Mr Richter said Veniamin took two “friends” with him to the restaurant.
“He went along with Mr Smith and Mr Wesson.”
The jury took a day to find Gatto not guilty of murder on the grounds of self-defence.
Outside court, a free (and much thinner) Gatto rejoiced with his family and supporters.
“This is the lucky country,” the George Clooney lookalike boomed.
“Thank God for the legal system. Thank God for the jury.”
That night he held a party; Italian food and wine on the menu.
Mick Gatto was back in town, minus an official key to the city.
Not that he ever wanted one.
“I wouldn’t wish it on anyone, what happened,” he said in court.
Gatto politely declined to talk about the shooting when the Sunday Herald Sun approached him this week.

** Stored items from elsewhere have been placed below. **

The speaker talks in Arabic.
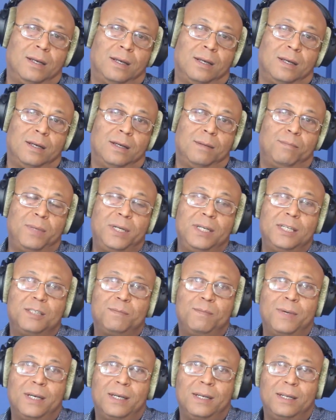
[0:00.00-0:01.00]
آه،
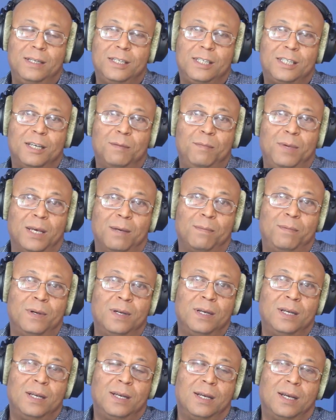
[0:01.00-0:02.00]
بالنسبة للشباب
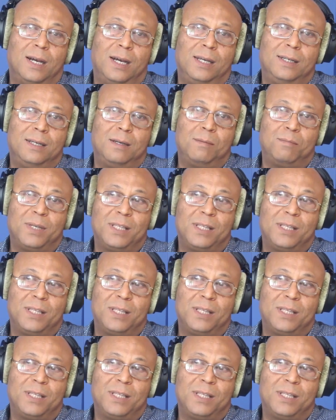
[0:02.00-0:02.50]
احنا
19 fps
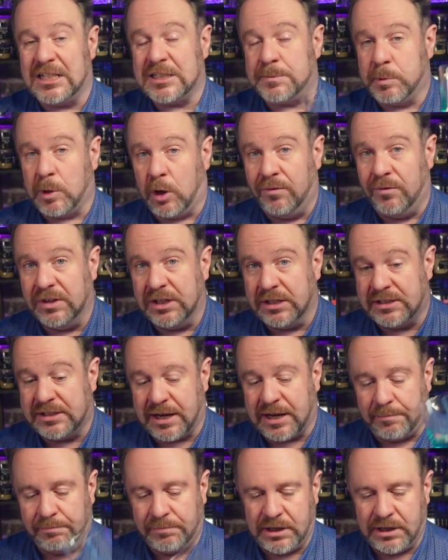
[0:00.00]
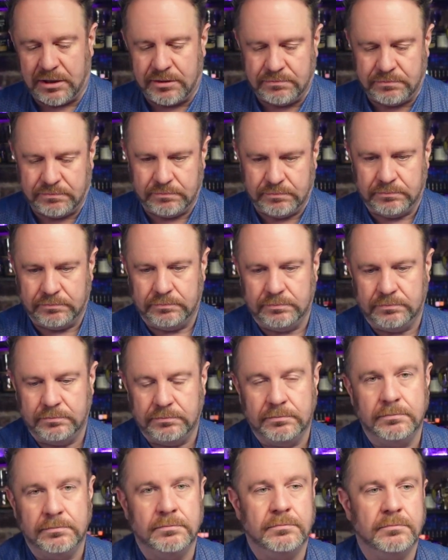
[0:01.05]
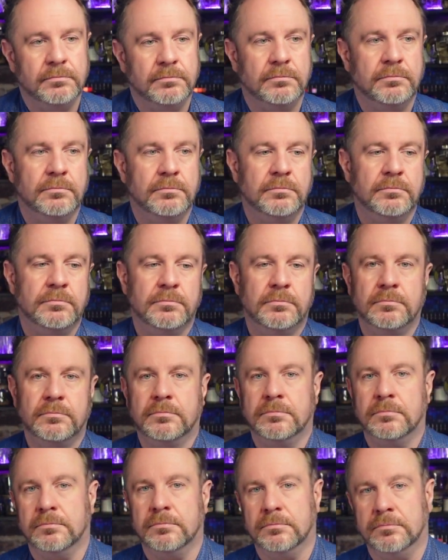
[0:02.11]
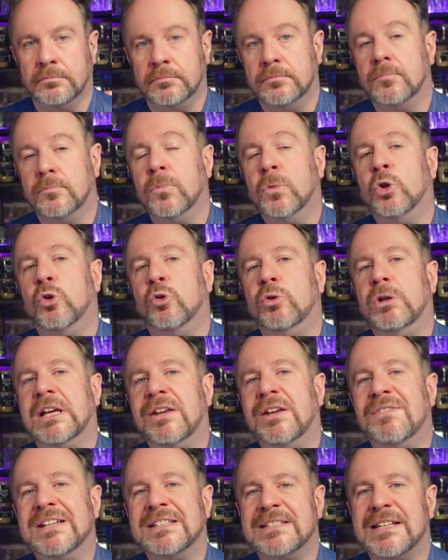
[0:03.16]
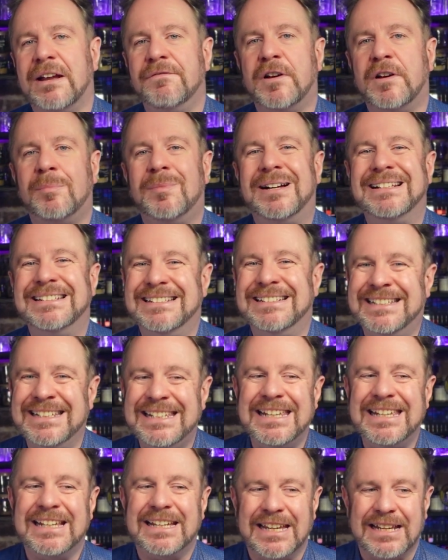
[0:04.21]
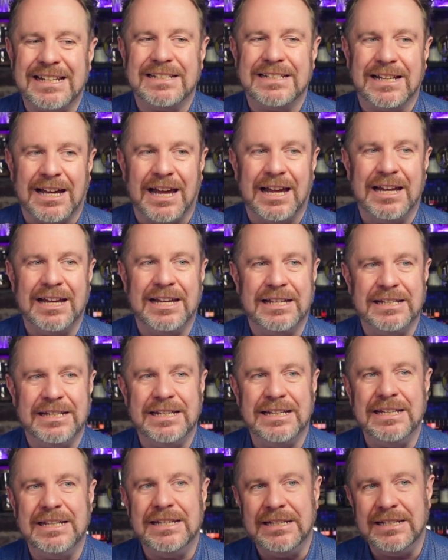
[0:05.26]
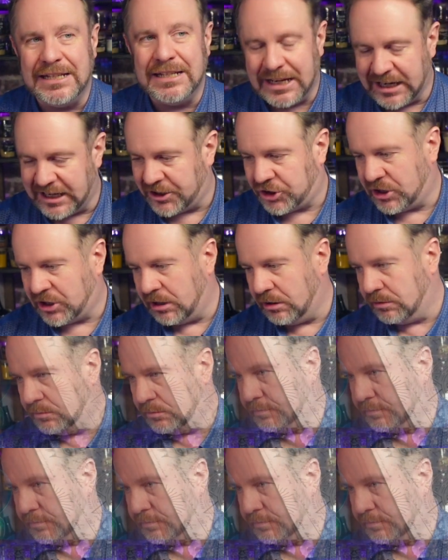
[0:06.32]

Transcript: brauchen wir einen Tumbler. Und dann gehen wir jetzt einfach mal direkt rein in die Herstellung.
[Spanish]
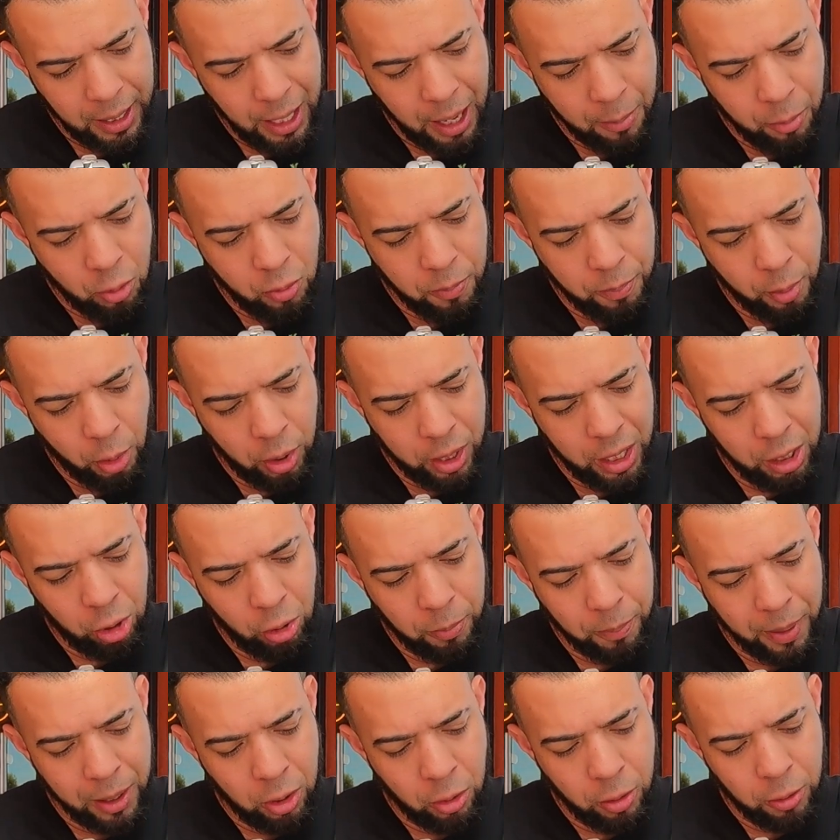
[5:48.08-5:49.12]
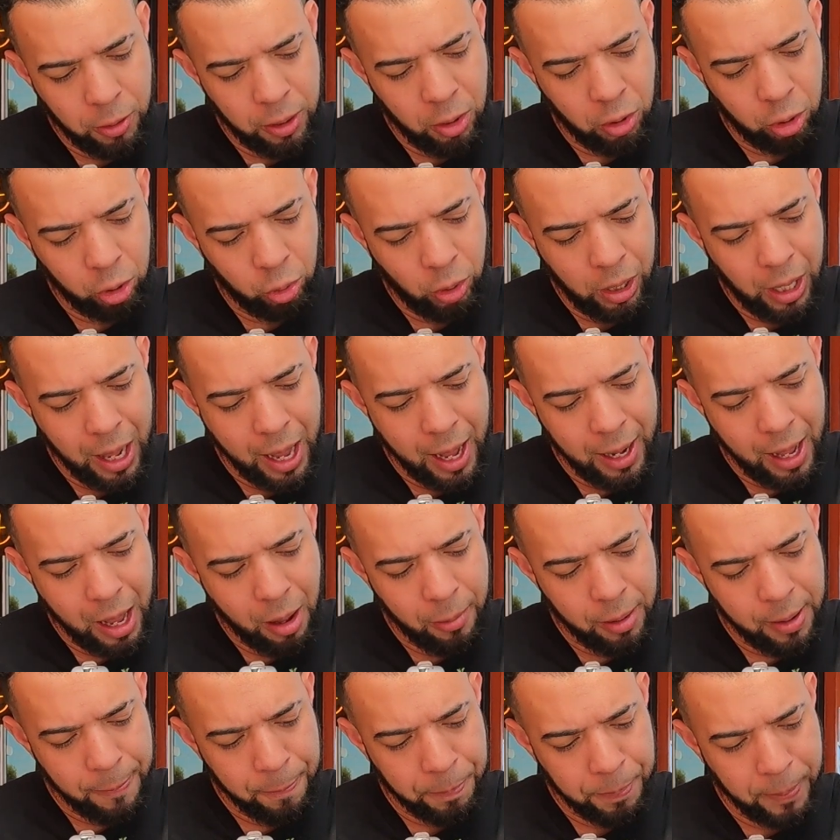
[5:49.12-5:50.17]
Mezclamos un poquito para no bebernos todo el
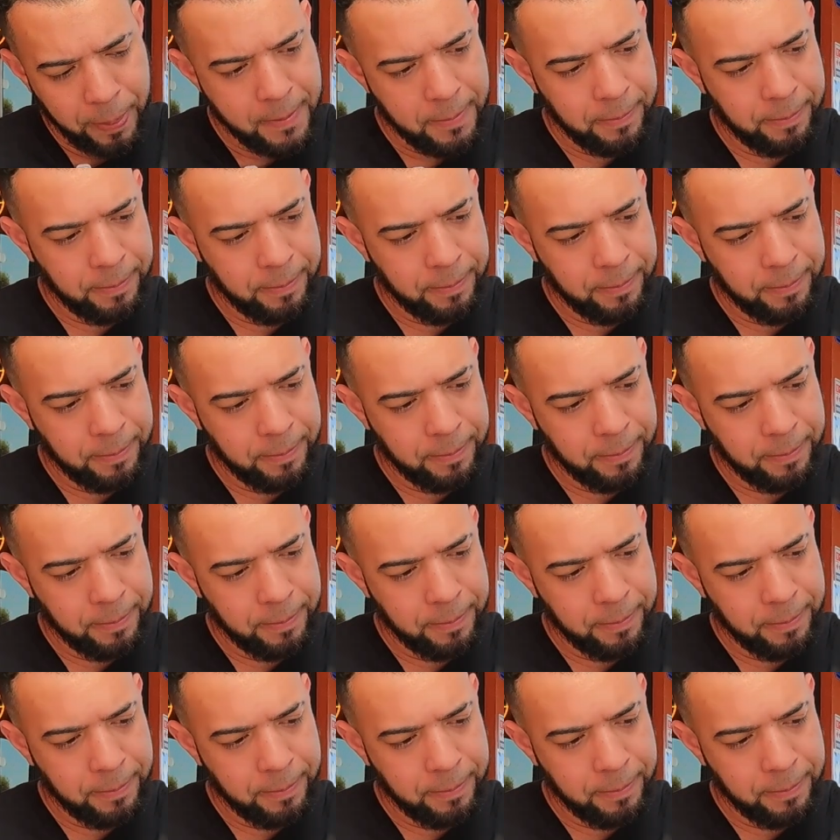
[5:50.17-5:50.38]
jarabe.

He has been busy in the past 10 years.
Apart from running his legitimate business ventures, Gatto has farewelled fallen friends at funerals, held fundraisers for mates and worthy charities, and chased — in Singapore — missing millions owed to victims of stockbroker Opes Prime.
He wrote a book, worked with Hollywood comedy legend Jerry Lewis to raise money for young muscular dystrophy sufferers, and remains a permanent figure in the boxing industry.
He has also been portrayed in two TV crime dramas.